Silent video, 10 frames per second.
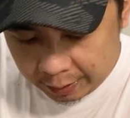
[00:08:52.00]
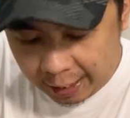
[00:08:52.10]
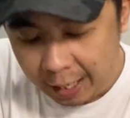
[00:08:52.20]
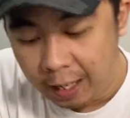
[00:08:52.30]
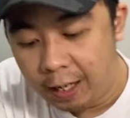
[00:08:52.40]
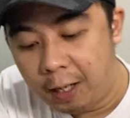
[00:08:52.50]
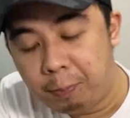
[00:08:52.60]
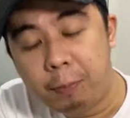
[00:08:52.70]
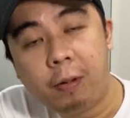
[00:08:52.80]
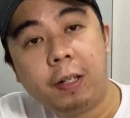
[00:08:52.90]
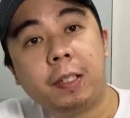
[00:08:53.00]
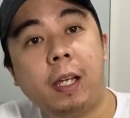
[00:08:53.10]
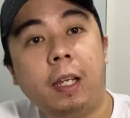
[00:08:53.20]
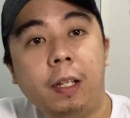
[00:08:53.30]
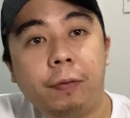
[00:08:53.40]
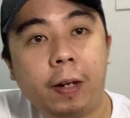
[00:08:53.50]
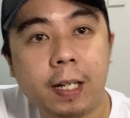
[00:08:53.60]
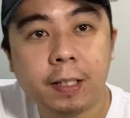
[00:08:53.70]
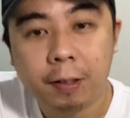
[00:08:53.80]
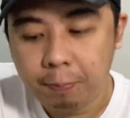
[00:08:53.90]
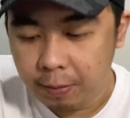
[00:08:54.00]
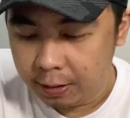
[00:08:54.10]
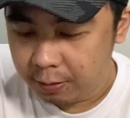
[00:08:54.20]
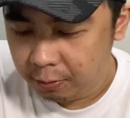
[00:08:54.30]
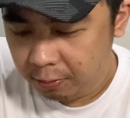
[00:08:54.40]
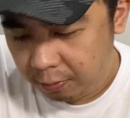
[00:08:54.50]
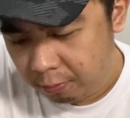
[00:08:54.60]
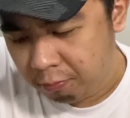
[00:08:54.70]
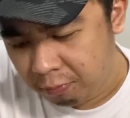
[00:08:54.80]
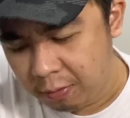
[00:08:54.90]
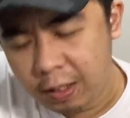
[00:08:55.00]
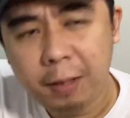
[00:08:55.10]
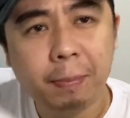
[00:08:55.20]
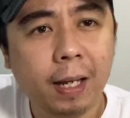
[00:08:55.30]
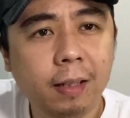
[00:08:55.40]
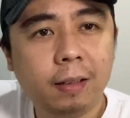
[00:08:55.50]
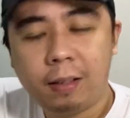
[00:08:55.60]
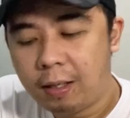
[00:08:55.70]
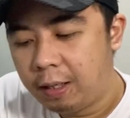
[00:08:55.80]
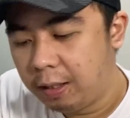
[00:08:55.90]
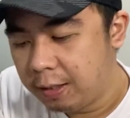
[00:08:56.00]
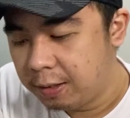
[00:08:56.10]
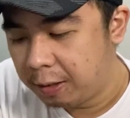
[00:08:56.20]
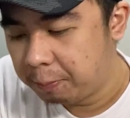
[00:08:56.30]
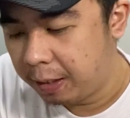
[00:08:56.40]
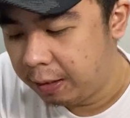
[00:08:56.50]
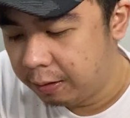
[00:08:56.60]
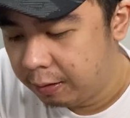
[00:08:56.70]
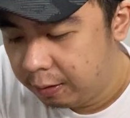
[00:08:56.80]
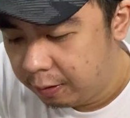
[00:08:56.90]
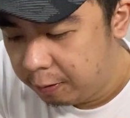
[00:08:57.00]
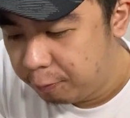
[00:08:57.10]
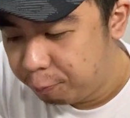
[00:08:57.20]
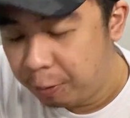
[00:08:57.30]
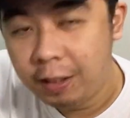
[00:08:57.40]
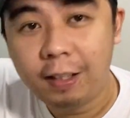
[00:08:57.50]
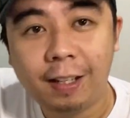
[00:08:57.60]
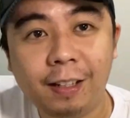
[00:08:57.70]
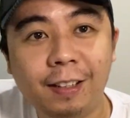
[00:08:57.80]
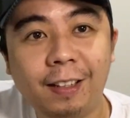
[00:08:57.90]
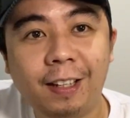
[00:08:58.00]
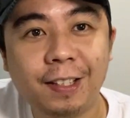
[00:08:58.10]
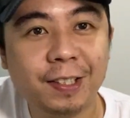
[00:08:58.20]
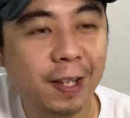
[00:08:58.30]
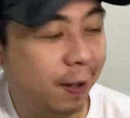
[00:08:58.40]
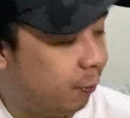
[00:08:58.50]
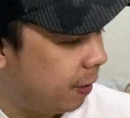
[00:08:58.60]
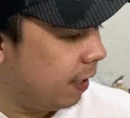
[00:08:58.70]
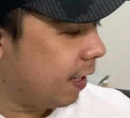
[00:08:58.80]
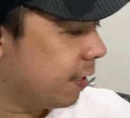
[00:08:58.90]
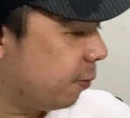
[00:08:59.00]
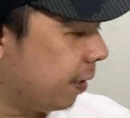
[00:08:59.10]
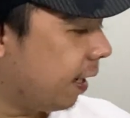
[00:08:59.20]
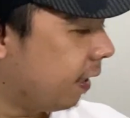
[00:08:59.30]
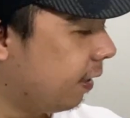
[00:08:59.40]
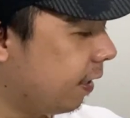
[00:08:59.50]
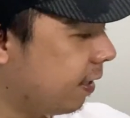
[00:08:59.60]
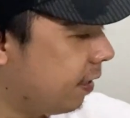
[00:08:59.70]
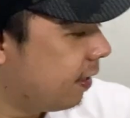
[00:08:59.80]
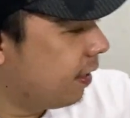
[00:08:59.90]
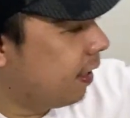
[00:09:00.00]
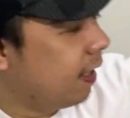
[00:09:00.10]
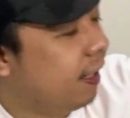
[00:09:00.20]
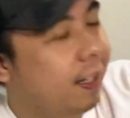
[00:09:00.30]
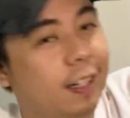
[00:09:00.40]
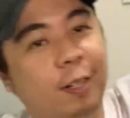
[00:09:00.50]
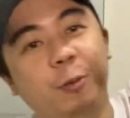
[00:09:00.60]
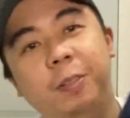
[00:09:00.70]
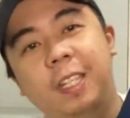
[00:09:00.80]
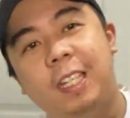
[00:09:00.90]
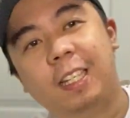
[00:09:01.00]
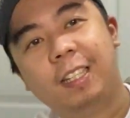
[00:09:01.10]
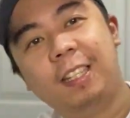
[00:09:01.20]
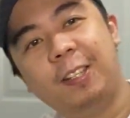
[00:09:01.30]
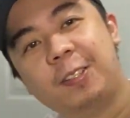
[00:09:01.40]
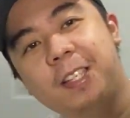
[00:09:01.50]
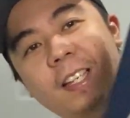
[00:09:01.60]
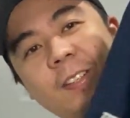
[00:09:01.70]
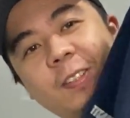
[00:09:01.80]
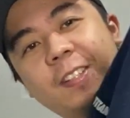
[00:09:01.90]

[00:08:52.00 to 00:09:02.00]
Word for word: Uh, people are selling it for S R P, so not bad. I guess not bad. Pwede na. It's still a win kasi we got this uh, hoodie dito sa ano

### [Activity]
Reproduce each line of the records exactly and exclude any images.

### [Response for this exercise]
Silent video, 10 frames per second.
[00:08:52.00]
[00:08:52.10]
[00:08:52.20]
[00:08:52.30]
[00:08:52.40]
[00:08:52.50]
[00:08:52.60]
[00:08:52.70]
[00:08:52.80]
[00:08:52.90]
[00:08:53.00]
[00:08:53.10]
[00:08:53.20]
[00:08:53.30]
[00:08:53.40]
[00:08:53.50]
[00:08:53.60]
[00:08:53.70]
[00:08:53.80]
[00:08:53.90]
[00:08:54.00]
[00:08:54.10]
[00:08:54.20]
[00:08:54.30]
[00:08:54.40]
[00:08:54.50]
[00:08:54.60]
[00:08:54.70]
[00:08:54.80]
[00:08:54.90]
[00:08:55.00]
[00:08:55.10]
[00:08:55.20]
[00:08:55.30]
[00:08:55.40]
[00:08:55.50]
[00:08:55.60]
[00:08:55.70]
[00:08:55.80]
[00:08:55.90]
[00:08:56.00]
[00:08:56.10]
[00:08:56.20]
[00:08:56.30]
[00:08:56.40]
[00:08:56.50]
[00:08:56.60]
[00:08:56.70]
[00:08:56.80]
[00:08:56.90]
[00:08:57.00]
[00:08:57.10]
[00:08:57.20]
[00:08:57.30]
[00:08:57.40]
[00:08:57.50]
[00:08:57.60]
[00:08:57.70]
[00:08:57.80]
[00:08:57.90]
[00:08:58.00]
[00:08:58.10]
[00:08:58.20]
[00:08:58.30]
[00:08:58.40]
[00:08:58.50]
[00:08:58.60]
[00:08:58.70]
[00:08:58.80]
[00:08:58.90]
[00:08:59.00]
[00:08:59.10]
[00:08:59.20]
[00:08:59.30]
[00:08:59.40]
[00:08:59.50]
[00:08:59.60]
[00:08:59.70]
[00:08:59.80]
[00:08:59.90]
[00:09:00.00]
[00:09:00.10]
[00:09:00.20]
[00:09:00.30]
[00:09:00.40]
[00:09:00.50]
[00:09:00.60]
[00:09:00.70]
[00:09:00.80]
[00:09:00.90]
[00:09:01.00]
[00:09:01.10]
[00:09:01.20]
[00:09:01.30]
[00:09:01.40]
[00:09:01.50]
[00:09:01.60]
[00:09:01.70]
[00:09:01.80]
[00:09:01.90]

[00:08:52.00 to 00:09:02.00]
Word for word: Uh, people are selling it for S R P, so not bad. I guess not bad. Pwede na. It's still a win kasi we got this uh, hoodie dito sa ano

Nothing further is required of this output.